Classic game gets a naked twist
In his March 10 account of Digital Twist at an art opening at SPIN Gallery on Queen Street West, Toronto Star entertainment writer Peter Goddard said it felt like an episode of some new reality TV show where an art history class is held in the midst of a convention of swingers. The brainchild of well-regarded Toronto artist Johannes Zits (BFA 1983), Digital Twist features five nude performers, each painted from top-to-toe in a different, strong, strident colour. Everyone bumped bodies with Zits during a sweaty performance/game of Twister, the body-contact parlour game first marketed in the late ’60s by the games conglomerate Milton Bradley. "Why is everyone naked?" said Zits, before heading out onto the mat. "Well, it’s a classic form of the body. It’s also touching on all other generations of performance art. The Twister game itself has a historical basis." Great, wrote Goddard. Finally, here’s some art theory you want to get your hands on.
Interest reviving in Yiddish
In a March 10 story about a revival in Yiddish language, the Globe and Mail reported that on the academic front, there are Yiddish studies programs at the University of Toronto and York University. Yiddish is also part of the curriculum at Bialik Hebrew Day School, beginning in Grade 3. "Toronto is one of the few places in the world, except for New York maybe, which has such vibrant Yiddish secular life," U of T Yiddish Prof. Anna Shternshis says.

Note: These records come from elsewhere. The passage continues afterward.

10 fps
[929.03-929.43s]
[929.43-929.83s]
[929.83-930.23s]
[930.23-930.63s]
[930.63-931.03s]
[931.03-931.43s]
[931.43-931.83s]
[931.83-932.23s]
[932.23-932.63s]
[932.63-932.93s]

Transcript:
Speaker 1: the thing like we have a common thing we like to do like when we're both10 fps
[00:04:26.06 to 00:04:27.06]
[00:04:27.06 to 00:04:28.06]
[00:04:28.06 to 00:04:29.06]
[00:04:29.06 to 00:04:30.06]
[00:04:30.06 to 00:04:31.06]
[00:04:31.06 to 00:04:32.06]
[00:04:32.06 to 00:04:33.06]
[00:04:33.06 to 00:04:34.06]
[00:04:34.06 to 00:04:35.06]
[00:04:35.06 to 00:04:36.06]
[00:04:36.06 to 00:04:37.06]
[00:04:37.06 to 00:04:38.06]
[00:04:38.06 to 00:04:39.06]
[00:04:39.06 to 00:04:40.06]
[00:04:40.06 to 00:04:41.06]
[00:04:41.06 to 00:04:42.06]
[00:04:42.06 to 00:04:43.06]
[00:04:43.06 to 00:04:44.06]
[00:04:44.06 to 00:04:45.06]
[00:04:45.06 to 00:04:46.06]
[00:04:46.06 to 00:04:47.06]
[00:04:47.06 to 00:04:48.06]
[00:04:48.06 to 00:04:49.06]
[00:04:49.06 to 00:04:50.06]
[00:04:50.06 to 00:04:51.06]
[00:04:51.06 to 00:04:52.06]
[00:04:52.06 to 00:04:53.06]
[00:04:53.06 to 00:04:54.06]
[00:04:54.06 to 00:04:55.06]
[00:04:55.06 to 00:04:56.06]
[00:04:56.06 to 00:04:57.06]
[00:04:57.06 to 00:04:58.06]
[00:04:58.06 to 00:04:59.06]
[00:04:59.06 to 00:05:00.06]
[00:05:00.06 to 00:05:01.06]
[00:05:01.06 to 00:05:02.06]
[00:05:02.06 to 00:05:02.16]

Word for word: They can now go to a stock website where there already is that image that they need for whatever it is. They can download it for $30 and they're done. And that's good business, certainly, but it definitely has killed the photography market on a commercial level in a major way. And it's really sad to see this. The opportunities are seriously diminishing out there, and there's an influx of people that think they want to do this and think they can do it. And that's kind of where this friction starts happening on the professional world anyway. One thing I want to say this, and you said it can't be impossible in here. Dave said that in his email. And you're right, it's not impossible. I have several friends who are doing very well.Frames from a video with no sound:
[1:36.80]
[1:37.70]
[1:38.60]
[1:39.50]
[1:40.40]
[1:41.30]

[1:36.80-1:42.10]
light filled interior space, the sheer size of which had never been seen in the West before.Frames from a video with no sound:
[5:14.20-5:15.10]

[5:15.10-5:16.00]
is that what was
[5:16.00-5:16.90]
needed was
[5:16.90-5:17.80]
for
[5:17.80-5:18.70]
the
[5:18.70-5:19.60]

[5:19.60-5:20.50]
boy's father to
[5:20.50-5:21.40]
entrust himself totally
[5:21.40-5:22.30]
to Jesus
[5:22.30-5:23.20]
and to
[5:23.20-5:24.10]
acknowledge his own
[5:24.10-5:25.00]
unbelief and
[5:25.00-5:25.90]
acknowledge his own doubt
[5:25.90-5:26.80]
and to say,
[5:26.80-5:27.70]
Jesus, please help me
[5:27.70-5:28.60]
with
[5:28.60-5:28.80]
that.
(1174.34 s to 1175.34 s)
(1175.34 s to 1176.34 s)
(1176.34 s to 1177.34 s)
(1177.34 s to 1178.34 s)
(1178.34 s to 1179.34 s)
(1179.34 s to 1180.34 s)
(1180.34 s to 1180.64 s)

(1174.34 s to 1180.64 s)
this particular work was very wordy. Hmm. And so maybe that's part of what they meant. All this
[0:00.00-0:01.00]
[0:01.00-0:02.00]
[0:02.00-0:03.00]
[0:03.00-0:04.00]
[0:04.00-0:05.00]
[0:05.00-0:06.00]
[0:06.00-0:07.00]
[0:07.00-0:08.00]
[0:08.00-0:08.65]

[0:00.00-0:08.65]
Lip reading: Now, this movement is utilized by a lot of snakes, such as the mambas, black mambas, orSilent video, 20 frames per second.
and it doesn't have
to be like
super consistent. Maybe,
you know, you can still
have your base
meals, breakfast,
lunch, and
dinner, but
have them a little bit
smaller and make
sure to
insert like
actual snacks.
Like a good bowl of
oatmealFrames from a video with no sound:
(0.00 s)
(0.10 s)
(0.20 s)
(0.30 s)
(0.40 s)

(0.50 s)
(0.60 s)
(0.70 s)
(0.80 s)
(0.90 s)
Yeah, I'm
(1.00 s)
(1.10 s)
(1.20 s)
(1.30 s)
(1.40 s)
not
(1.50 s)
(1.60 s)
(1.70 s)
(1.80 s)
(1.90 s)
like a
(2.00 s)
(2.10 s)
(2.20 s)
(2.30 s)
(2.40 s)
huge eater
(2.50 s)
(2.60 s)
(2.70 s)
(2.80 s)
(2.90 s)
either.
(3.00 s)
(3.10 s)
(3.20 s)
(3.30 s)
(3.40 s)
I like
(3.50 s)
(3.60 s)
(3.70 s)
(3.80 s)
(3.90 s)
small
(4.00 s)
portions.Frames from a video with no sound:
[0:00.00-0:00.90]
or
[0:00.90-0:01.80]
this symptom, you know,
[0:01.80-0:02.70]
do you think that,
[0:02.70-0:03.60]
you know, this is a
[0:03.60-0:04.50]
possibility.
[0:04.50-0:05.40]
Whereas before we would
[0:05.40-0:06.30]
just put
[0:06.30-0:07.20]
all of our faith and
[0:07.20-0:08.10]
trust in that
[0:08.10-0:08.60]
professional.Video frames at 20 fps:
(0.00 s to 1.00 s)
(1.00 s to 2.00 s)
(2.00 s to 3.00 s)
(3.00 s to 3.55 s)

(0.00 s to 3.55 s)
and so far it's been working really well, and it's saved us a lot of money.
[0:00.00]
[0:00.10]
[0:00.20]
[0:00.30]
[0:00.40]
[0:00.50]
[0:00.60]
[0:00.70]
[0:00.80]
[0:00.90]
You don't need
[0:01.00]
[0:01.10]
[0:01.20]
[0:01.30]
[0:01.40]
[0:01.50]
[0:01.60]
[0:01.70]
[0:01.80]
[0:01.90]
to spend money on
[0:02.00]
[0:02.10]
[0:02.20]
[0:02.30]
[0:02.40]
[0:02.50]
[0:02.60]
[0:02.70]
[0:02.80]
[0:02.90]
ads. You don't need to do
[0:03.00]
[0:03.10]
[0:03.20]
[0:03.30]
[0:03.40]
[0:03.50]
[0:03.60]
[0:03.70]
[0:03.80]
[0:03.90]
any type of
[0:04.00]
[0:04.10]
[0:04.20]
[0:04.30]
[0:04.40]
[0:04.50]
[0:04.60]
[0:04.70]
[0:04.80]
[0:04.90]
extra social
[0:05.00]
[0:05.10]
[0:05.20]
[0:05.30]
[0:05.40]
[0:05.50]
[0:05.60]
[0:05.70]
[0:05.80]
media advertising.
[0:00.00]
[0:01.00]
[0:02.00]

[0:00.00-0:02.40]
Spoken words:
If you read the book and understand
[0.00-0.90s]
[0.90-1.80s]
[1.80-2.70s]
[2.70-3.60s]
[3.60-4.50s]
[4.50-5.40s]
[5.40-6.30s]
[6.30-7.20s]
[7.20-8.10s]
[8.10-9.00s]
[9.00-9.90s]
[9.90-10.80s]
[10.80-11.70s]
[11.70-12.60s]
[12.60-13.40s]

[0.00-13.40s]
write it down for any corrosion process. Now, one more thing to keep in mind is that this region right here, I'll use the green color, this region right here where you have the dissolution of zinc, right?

Teacher accused of sex with student
Toronto police have charged Paola Queen, a 35-year-old teacher at Nelson A. Boylen Collegiate Institute, with one count of sexual exploitation after they received a Crime Stoppers tip earlier this month about an alleged inappropriate relationship between a high school teacher and a student, reported the Toronto Star and Canadian Press March 10. Queen became a teacher in June 2005. She has two undergraduate degrees – a 1995 BA in sociology and 2000 bachelor of social work – from York University.
- Eric Tucker, a professor at York’s Osgoode Hall Law School, was interviewed about mill workers who got sick while working at a Weyerhaeuser Mill in Dryden, Ont., in a CBC Radio item aired on "New Brunswick News" in Fredericton March 12.